··· Stored data ···
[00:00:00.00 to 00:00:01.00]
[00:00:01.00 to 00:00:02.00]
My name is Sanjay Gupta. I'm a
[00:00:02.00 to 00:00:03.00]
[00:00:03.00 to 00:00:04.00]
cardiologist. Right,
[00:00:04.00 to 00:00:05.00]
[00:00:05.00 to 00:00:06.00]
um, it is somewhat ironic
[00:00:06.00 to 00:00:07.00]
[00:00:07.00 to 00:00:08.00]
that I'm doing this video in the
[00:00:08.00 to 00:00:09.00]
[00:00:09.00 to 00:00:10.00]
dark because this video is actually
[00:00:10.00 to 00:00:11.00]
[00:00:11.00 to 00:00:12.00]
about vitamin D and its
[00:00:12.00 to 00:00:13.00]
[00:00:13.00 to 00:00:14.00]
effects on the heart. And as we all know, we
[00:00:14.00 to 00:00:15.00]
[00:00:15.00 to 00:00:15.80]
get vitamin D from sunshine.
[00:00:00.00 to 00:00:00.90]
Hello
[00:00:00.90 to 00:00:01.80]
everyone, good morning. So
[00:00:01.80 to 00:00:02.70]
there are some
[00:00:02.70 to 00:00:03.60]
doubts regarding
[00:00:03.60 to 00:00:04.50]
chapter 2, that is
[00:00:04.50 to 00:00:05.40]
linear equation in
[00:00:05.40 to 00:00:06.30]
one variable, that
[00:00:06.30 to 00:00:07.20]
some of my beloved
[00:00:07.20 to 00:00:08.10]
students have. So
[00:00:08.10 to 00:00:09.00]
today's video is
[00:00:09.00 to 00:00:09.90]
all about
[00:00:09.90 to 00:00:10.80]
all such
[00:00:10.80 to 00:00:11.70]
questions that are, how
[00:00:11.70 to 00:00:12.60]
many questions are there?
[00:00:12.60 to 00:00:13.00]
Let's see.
···
= Directions =
Retype the first line of the entries and every line after it, please, through the line that contains "[00:00:06.00 to 00:00:07.00]". Add nothing.

= Output for this task =
[00:00:00.00 to 00:00:01.00]
[00:00:01.00 to 00:00:02.00]
My name is Sanjay Gupta. I'm a
[00:00:02.00 to 00:00:03.00]
[00:00:03.00 to 00:00:04.00]
cardiologist. Right,
[00:00:04.00 to 00:00:05.00]
[00:00:05.00 to 00:00:06.00]
um, it is somewhat ironic
[00:00:06.00 to 00:00:07.00]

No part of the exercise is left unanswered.